Determine which lines of the records include the word "video", and copy them.

*** Opening of Exercise input ***

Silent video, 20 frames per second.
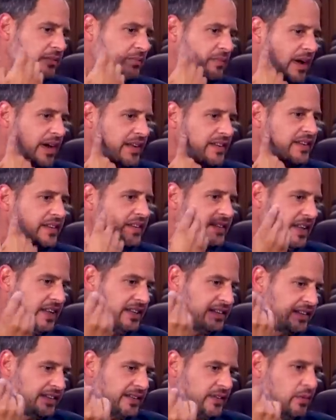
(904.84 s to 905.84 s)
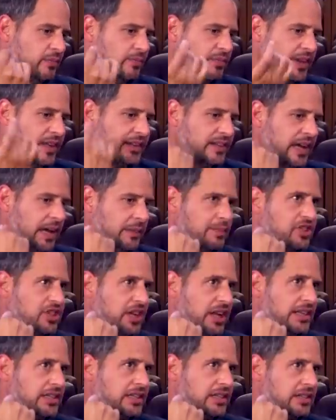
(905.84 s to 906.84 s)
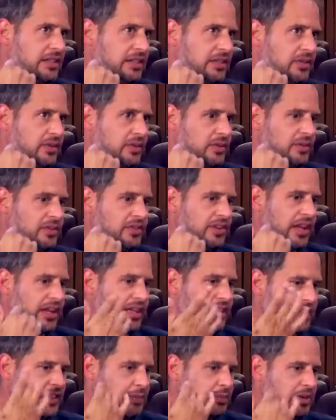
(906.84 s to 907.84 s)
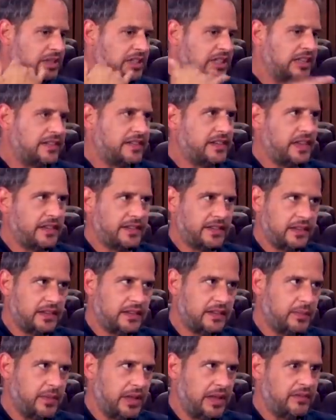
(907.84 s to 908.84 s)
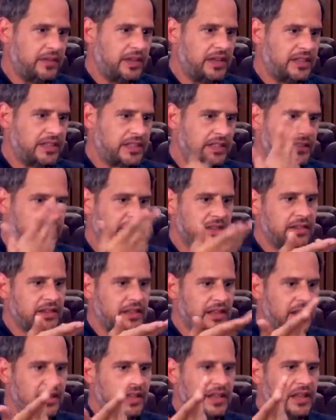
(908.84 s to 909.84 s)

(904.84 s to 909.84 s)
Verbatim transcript: eben meinte, ist halt das komplette Abschalten. So sagen, ich bin jetzt das nicht mehr. Wenn ich jetzt ein,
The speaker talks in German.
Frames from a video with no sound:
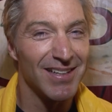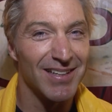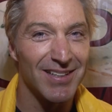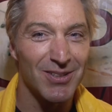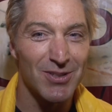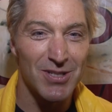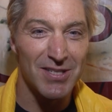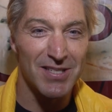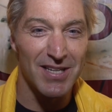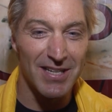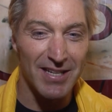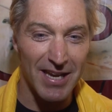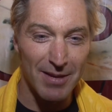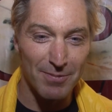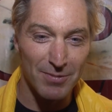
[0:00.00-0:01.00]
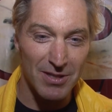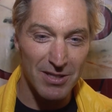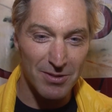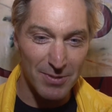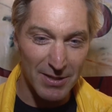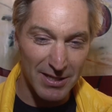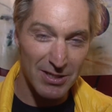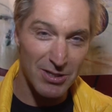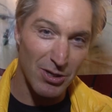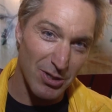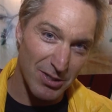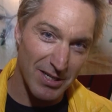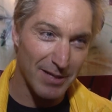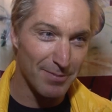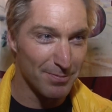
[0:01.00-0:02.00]
äh, hat sich ergeben, dass wir das
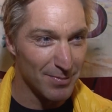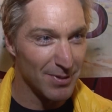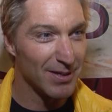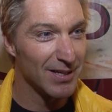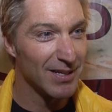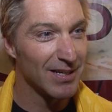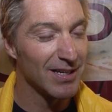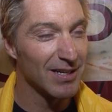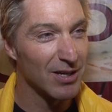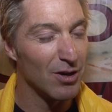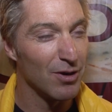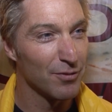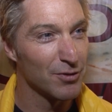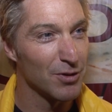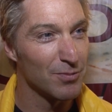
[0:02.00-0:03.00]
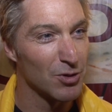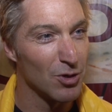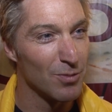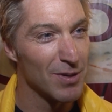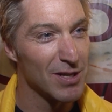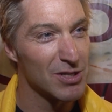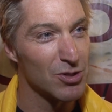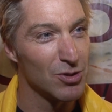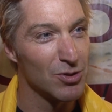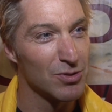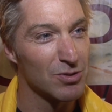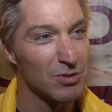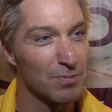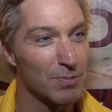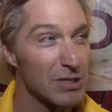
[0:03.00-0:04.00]
Haus eben äh, gekauft haben damals und
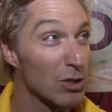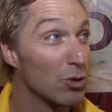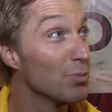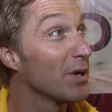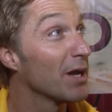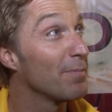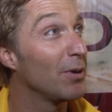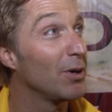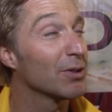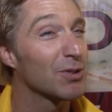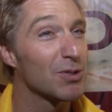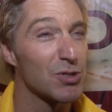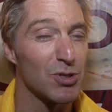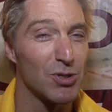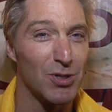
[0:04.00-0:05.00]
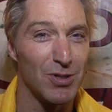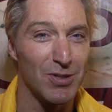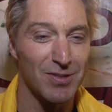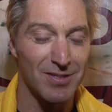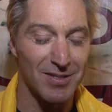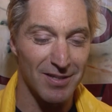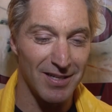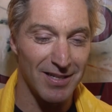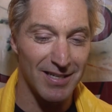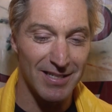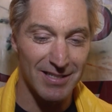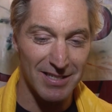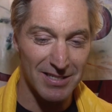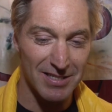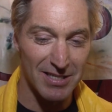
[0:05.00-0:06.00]
ein bisschen umgebaut und so. Und
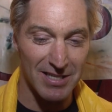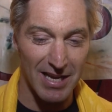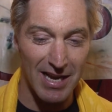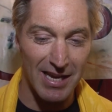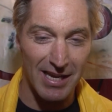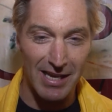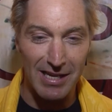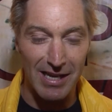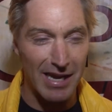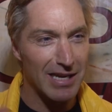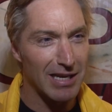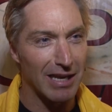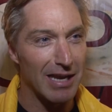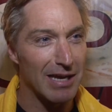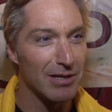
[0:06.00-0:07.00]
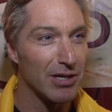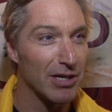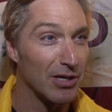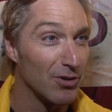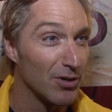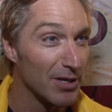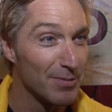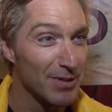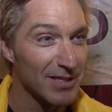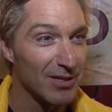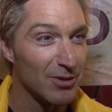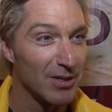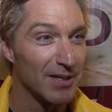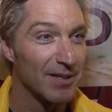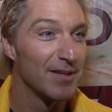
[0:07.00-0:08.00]
äh, das ist eigentlich in Einklang gegangen mit
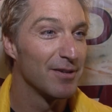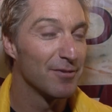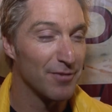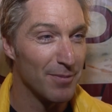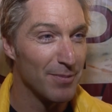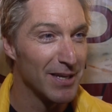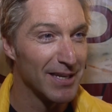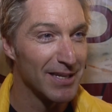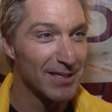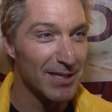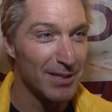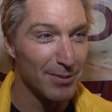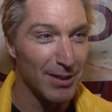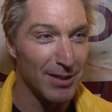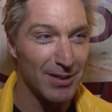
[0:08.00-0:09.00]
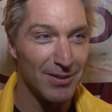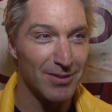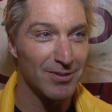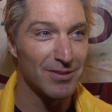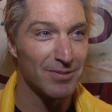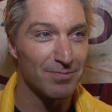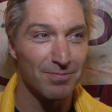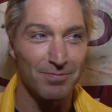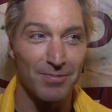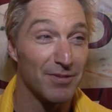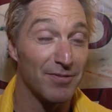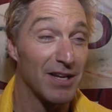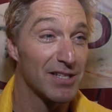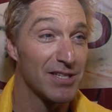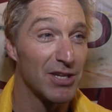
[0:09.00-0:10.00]
der Familie Diva und ich bin
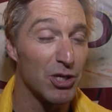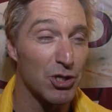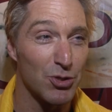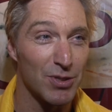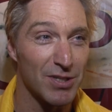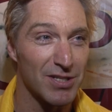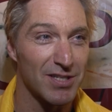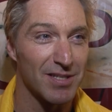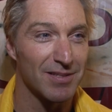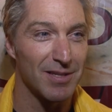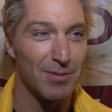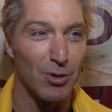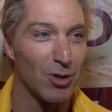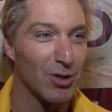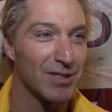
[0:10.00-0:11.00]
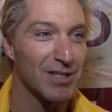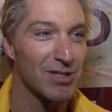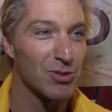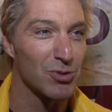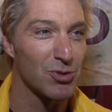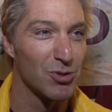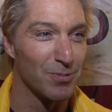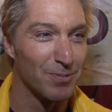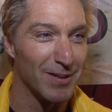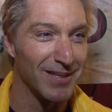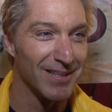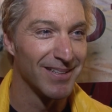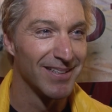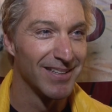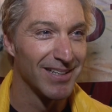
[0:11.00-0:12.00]
wahnsinnig stolz. Die machen das so super.
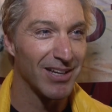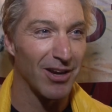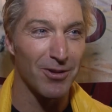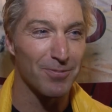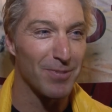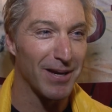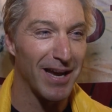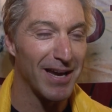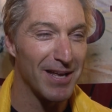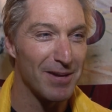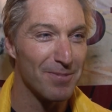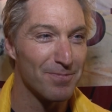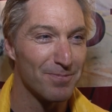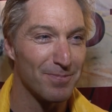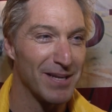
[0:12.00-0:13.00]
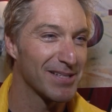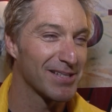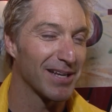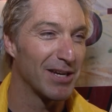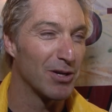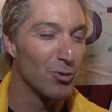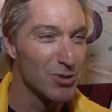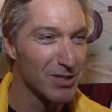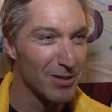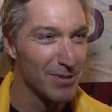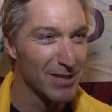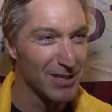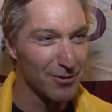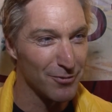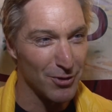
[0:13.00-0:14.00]
Könnte man keinen besseren
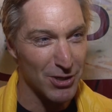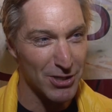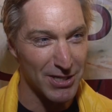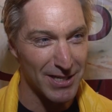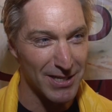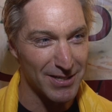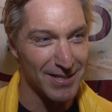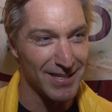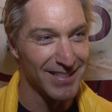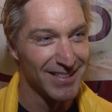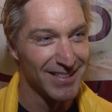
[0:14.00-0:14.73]
Untermieter vorstellen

*** Close of Exercise input ***

> **Written solution**
Silent video, 20 frames per second.
Frames from a video with no sound:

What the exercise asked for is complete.